New York Law Journal, June 26, 2025 —

In this author’s opinion, one of the great disservices that we, as lawyers, are told in law school is the notion that using “legalese,” pseudo-Latin prose, and/or long-winded lawyer sounding words and grammar somehow puts our ability to convey a written point in a manner that far surpasses the ability of non-lawyers to do the exact same thing.

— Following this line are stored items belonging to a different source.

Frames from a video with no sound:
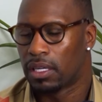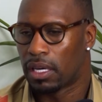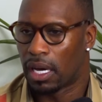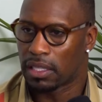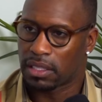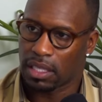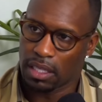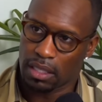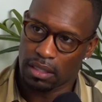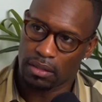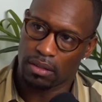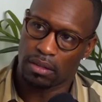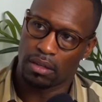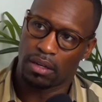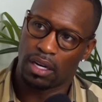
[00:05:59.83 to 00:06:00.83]
I think,
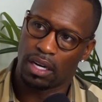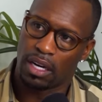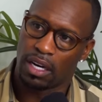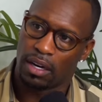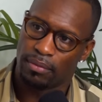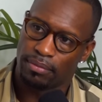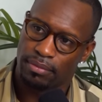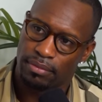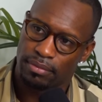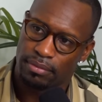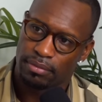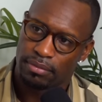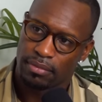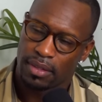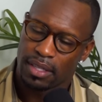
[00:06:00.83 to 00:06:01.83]
I've
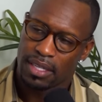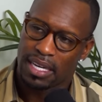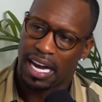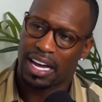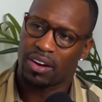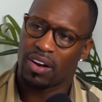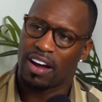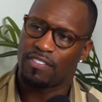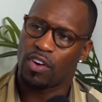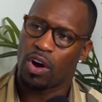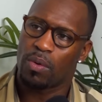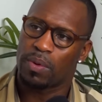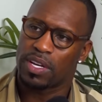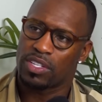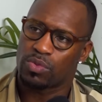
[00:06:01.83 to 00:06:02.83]

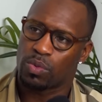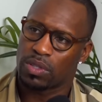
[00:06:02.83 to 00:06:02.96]
always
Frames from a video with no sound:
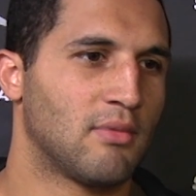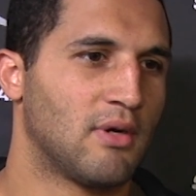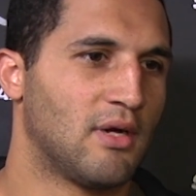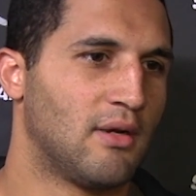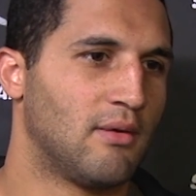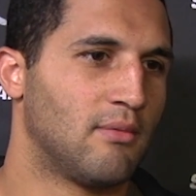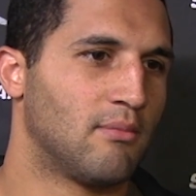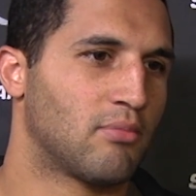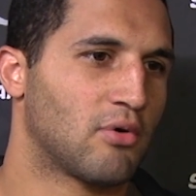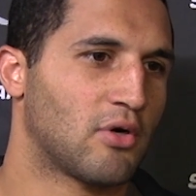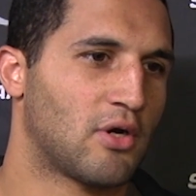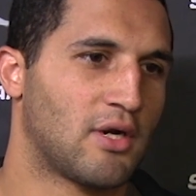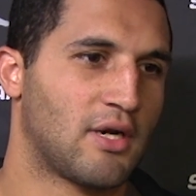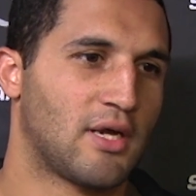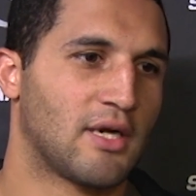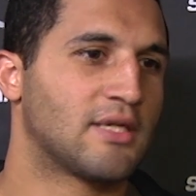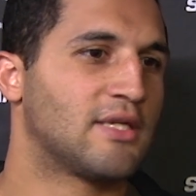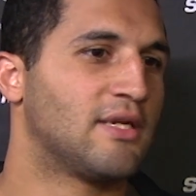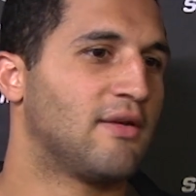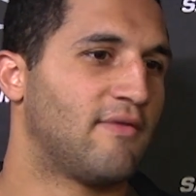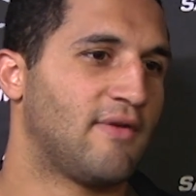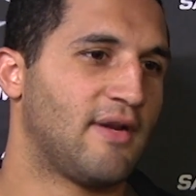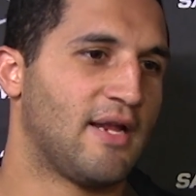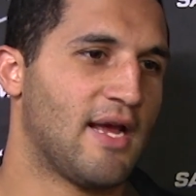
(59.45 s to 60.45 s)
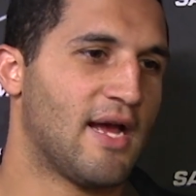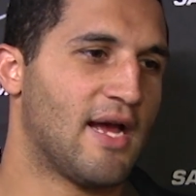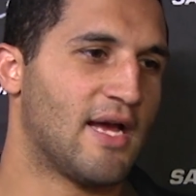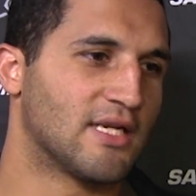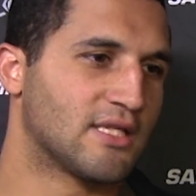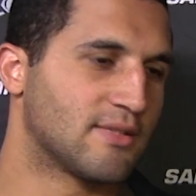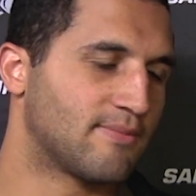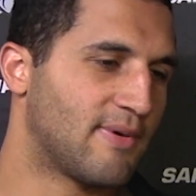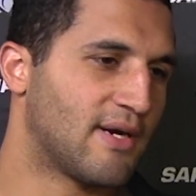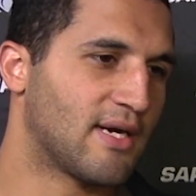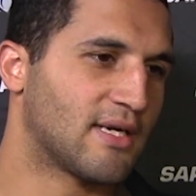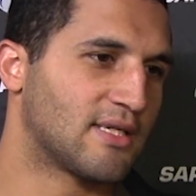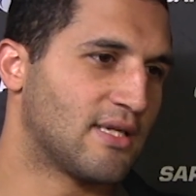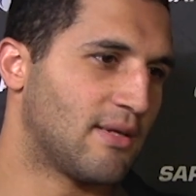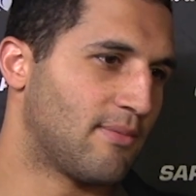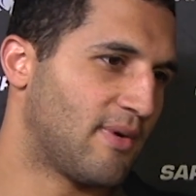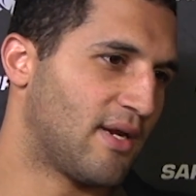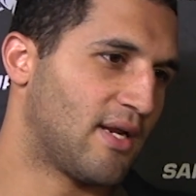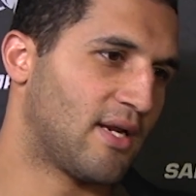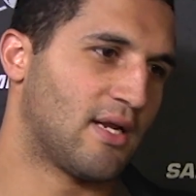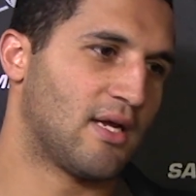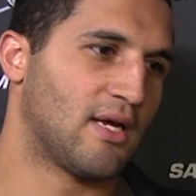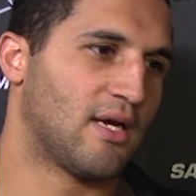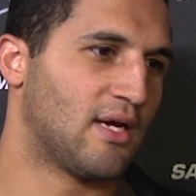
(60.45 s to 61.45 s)
um, productivity aspect. I
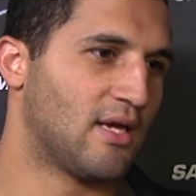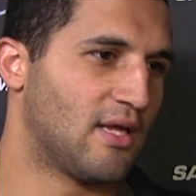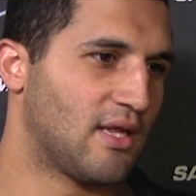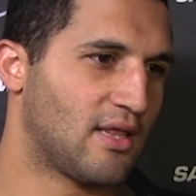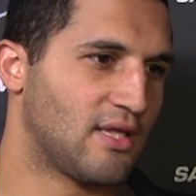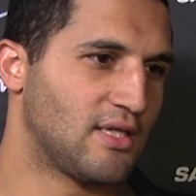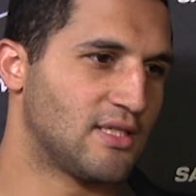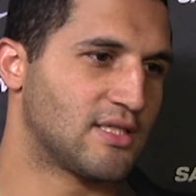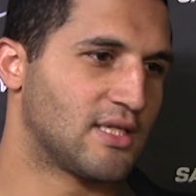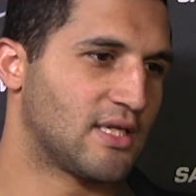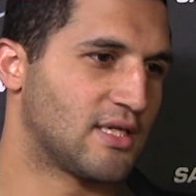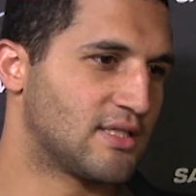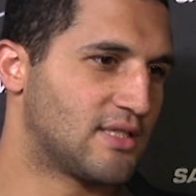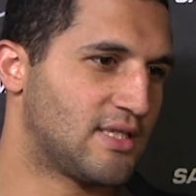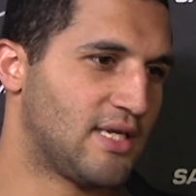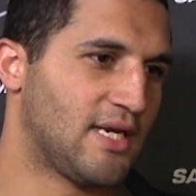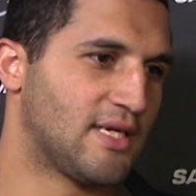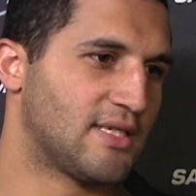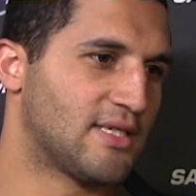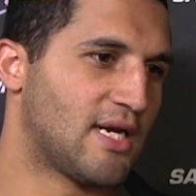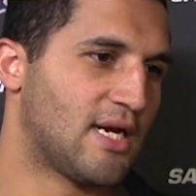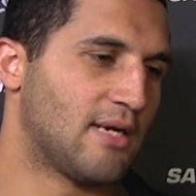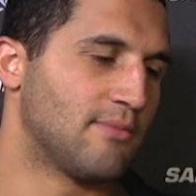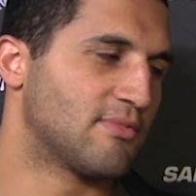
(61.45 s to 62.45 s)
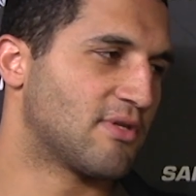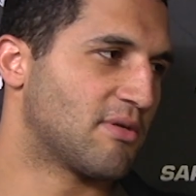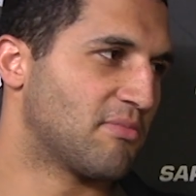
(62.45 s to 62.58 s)
mean, uh, these things take time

My National Institute for Trial Advocacy Instructor once told me that it was not the polished prose of the “Bobby Donnell” character (Dylan McDermott) in the late 1990s television show known as The Practice whose advocacy skills were worthy of praise, but instead, the down to earth, Plain English advocacy of the less suave character known as “Jimmy” (Michael Badalucco).

The more that I draft separation or other agreements in divorce cases, the more I am convinced that the Plain English, “Jimmy” style of written (and oral) advocacy is a much surer bet in terms of trying to avoid future disputes over the meaning of written words in those same agreements.

That brings us to Justice Jeffery S. Sunshine’s recent decision in E.S. v. H.G., 2025 NY Slip Op 50610(U) (Kings Cty., 2025).

In E.S., the parties entered into a stipulation of settlement (the “agreement”) resolving their divorce in 2006. At the time of the divorce (also in 2006), the parties had two minor children, ages four and six. Post-judgment litigation ensued when the mother sought to enforce the Agreement due to the father’s child support arrears.

At the time of the post-judgment application seeking enforcement on child support that is the subject of E.S., the parties—“who are both attorneys”—represented themselves. The father claimed that after the mother sought enforcement, he paid $82,400.37 in child support and “owes no other arrears for child support”. The mother disagreed.